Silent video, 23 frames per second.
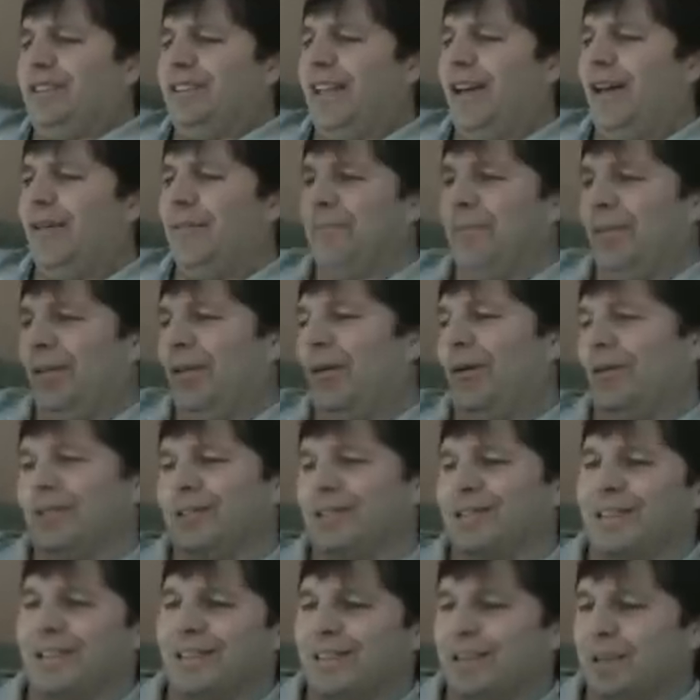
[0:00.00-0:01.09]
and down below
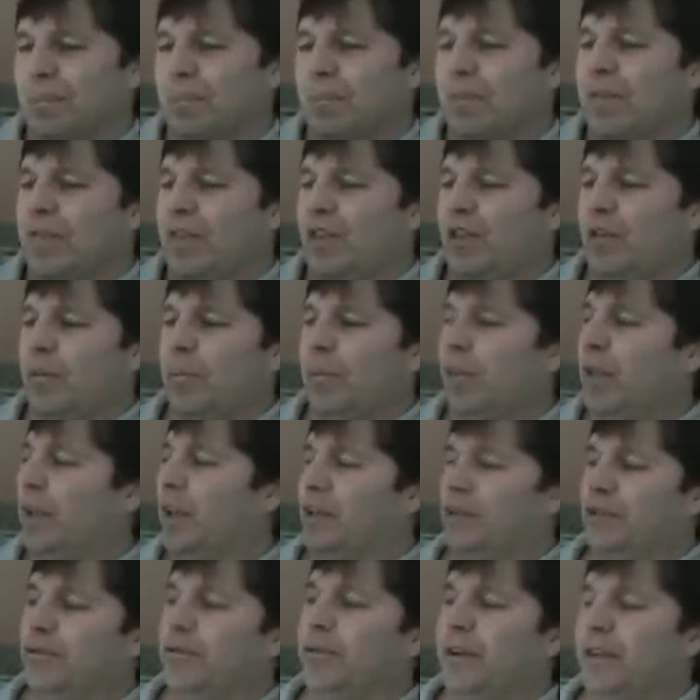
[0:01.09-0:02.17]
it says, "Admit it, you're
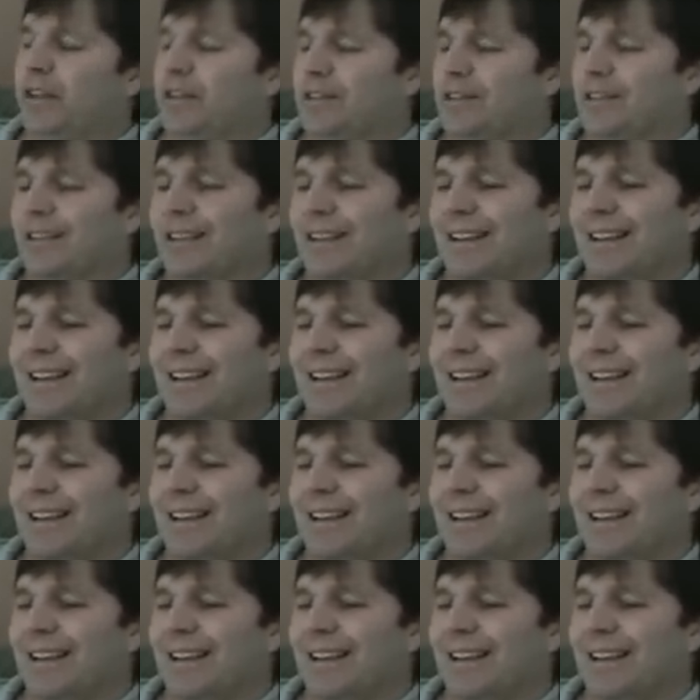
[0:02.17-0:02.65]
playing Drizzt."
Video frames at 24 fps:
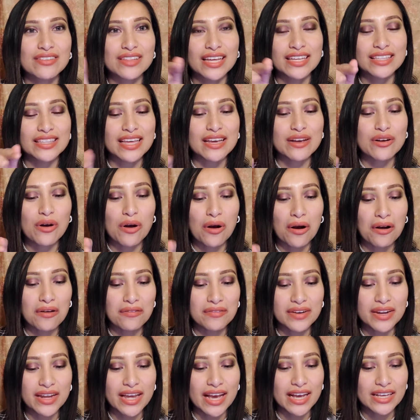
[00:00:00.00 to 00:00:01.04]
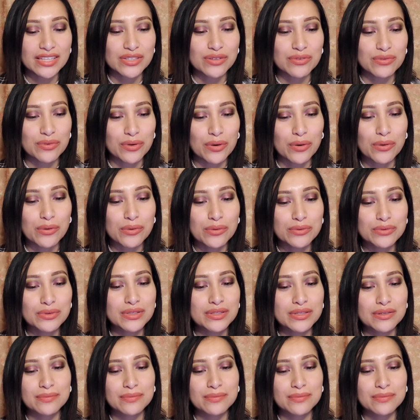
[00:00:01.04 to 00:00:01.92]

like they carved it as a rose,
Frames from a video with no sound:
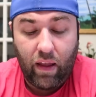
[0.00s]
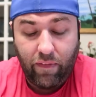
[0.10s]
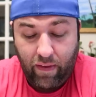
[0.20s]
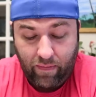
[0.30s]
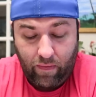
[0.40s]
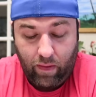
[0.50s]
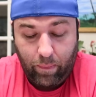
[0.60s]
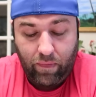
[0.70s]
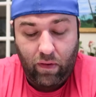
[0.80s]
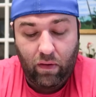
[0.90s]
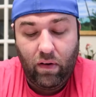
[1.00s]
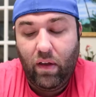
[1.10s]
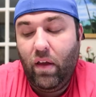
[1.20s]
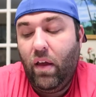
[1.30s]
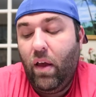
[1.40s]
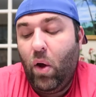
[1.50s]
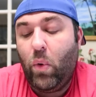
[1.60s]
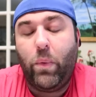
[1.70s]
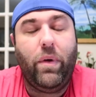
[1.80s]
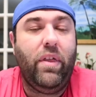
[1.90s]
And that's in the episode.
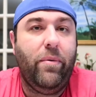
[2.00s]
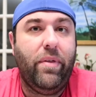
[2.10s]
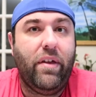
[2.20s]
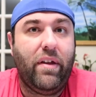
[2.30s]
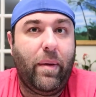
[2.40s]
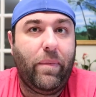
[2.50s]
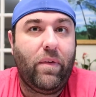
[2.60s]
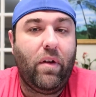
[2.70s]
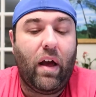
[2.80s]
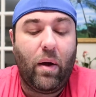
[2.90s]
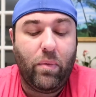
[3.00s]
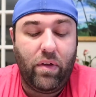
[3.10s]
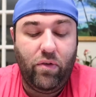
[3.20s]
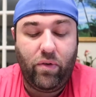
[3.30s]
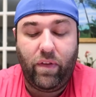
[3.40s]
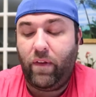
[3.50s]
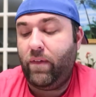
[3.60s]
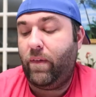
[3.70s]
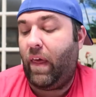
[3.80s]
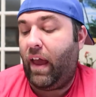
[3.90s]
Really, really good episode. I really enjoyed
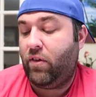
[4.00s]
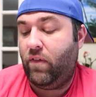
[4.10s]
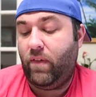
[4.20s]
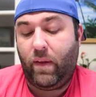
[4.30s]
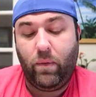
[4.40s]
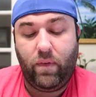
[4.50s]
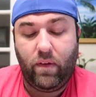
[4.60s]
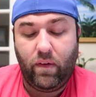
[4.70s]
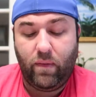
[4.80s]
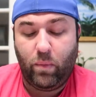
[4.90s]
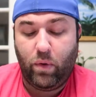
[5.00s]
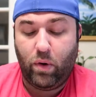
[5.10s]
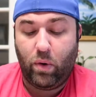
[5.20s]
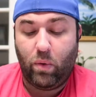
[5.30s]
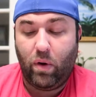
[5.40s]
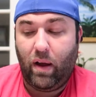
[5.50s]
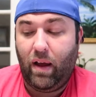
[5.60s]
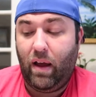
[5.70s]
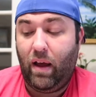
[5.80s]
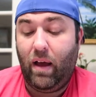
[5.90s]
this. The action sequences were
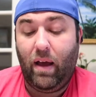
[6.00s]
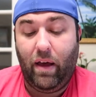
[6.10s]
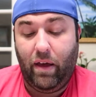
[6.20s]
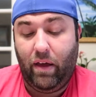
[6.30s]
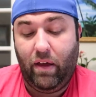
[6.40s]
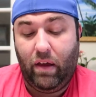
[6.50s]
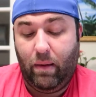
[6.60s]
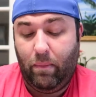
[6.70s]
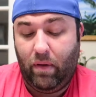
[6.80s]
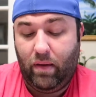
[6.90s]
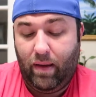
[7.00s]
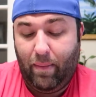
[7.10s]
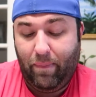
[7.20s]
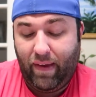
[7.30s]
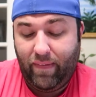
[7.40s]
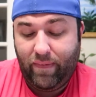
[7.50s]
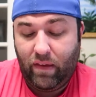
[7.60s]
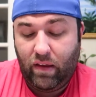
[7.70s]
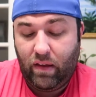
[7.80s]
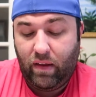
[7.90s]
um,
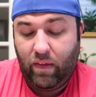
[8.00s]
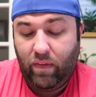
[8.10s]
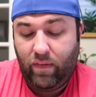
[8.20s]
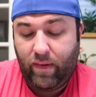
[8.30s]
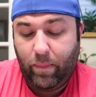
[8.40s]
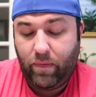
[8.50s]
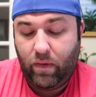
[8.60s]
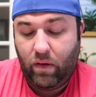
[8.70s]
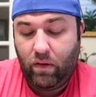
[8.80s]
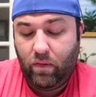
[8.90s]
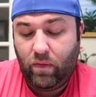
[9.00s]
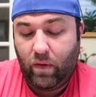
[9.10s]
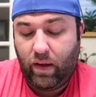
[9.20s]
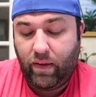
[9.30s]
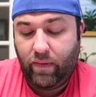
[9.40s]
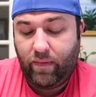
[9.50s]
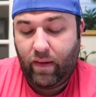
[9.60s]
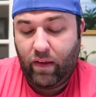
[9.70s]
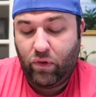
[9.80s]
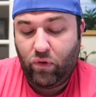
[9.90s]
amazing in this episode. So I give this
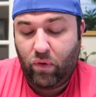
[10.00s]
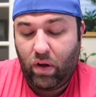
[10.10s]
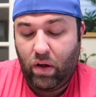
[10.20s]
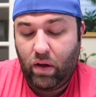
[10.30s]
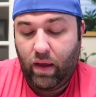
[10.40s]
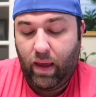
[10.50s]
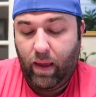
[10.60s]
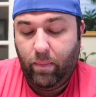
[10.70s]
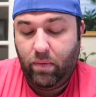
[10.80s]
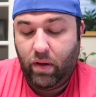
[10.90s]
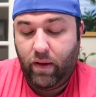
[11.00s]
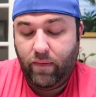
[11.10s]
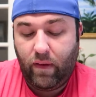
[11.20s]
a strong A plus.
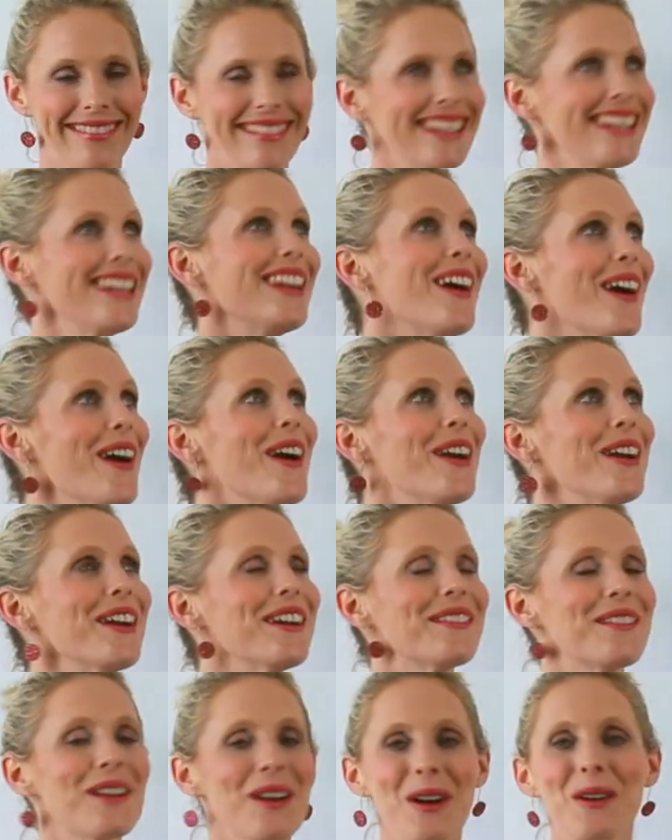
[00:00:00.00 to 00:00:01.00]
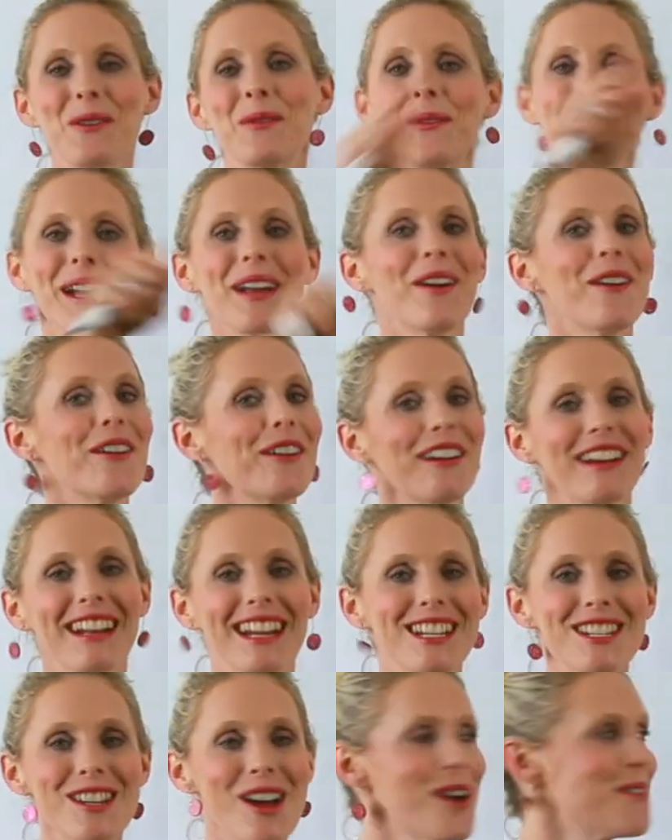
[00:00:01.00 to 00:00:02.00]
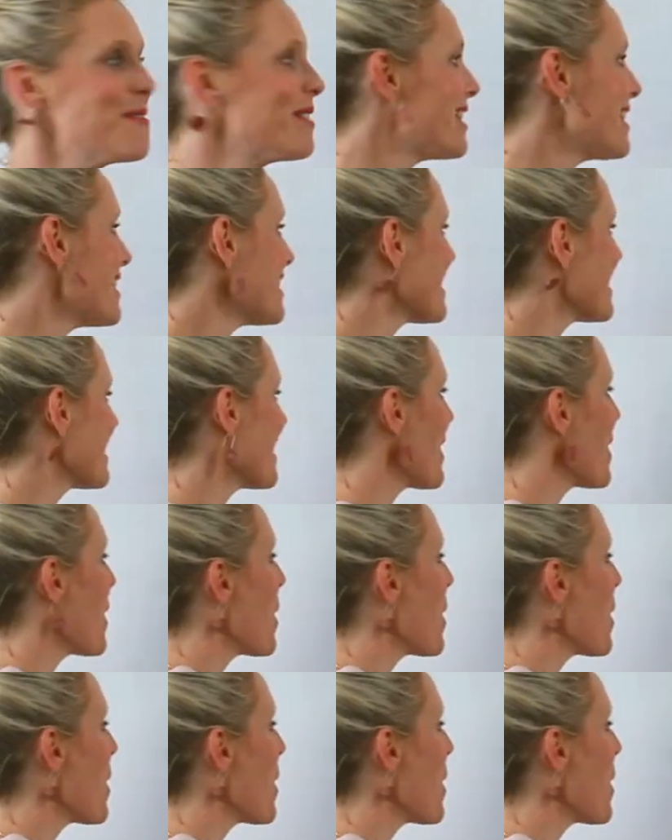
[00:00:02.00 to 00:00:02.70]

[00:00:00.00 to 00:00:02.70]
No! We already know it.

What this task involves —
Return the full listing above exactly as written, and omit the pictures.

Answer below —
Silent video, 23 frames per second.
[0:00.00-0:01.09]
and down below
[0:01.09-0:02.17]
it says, "Admit it, you're
[0:02.17-0:02.65]
playing Drizzt."
Video frames at 24 fps:
[00:00:00.00 to 00:00:01.04]
[00:00:01.04 to 00:00:01.92]

like they carved it as a rose,
Frames from a video with no sound:
[0.00s]
[0.10s]
[0.20s]
[0.30s]
[0.40s]
[0.50s]
[0.60s]
[0.70s]
[0.80s]
[0.90s]
[1.00s]
[1.10s]
[1.20s]
[1.30s]
[1.40s]
[1.50s]
[1.60s]
[1.70s]
[1.80s]
[1.90s]
And that's in the episode.
[2.00s]
[2.10s]
[2.20s]
[2.30s]
[2.40s]
[2.50s]
[2.60s]
[2.70s]
[2.80s]
[2.90s]
[3.00s]
[3.10s]
[3.20s]
[3.30s]
[3.40s]
[3.50s]
[3.60s]
[3.70s]
[3.80s]
[3.90s]
Really, really good episode. I really enjoyed
[4.00s]
[4.10s]
[4.20s]
[4.30s]
[4.40s]
[4.50s]
[4.60s]
[4.70s]
[4.80s]
[4.90s]
[5.00s]
[5.10s]
[5.20s]
[5.30s]
[5.40s]
[5.50s]
[5.60s]
[5.70s]
[5.80s]
[5.90s]
this. The action sequences were
[6.00s]
[6.10s]
[6.20s]
[6.30s]
[6.40s]
[6.50s]
[6.60s]
[6.70s]
[6.80s]
[6.90s]
[7.00s]
[7.10s]
[7.20s]
[7.30s]
[7.40s]
[7.50s]
[7.60s]
[7.70s]
[7.80s]
[7.90s]
um,
[8.00s]
[8.10s]
[8.20s]
[8.30s]
[8.40s]
[8.50s]
[8.60s]
[8.70s]
[8.80s]
[8.90s]
[9.00s]
[9.10s]
[9.20s]
[9.30s]
[9.40s]
[9.50s]
[9.60s]
[9.70s]
[9.80s]
[9.90s]
amazing in this episode. So I give this
[10.00s]
[10.10s]
[10.20s]
[10.30s]
[10.40s]
[10.50s]
[10.60s]
[10.70s]
[10.80s]
[10.90s]
[11.00s]
[11.10s]
[11.20s]
a strong A plus.
[00:00:00.00 to 00:00:01.00]
[00:00:01.00 to 00:00:02.00]
[00:00:02.00 to 00:00:02.70]

[00:00:00.00 to 00:00:02.70]
No! We already know it.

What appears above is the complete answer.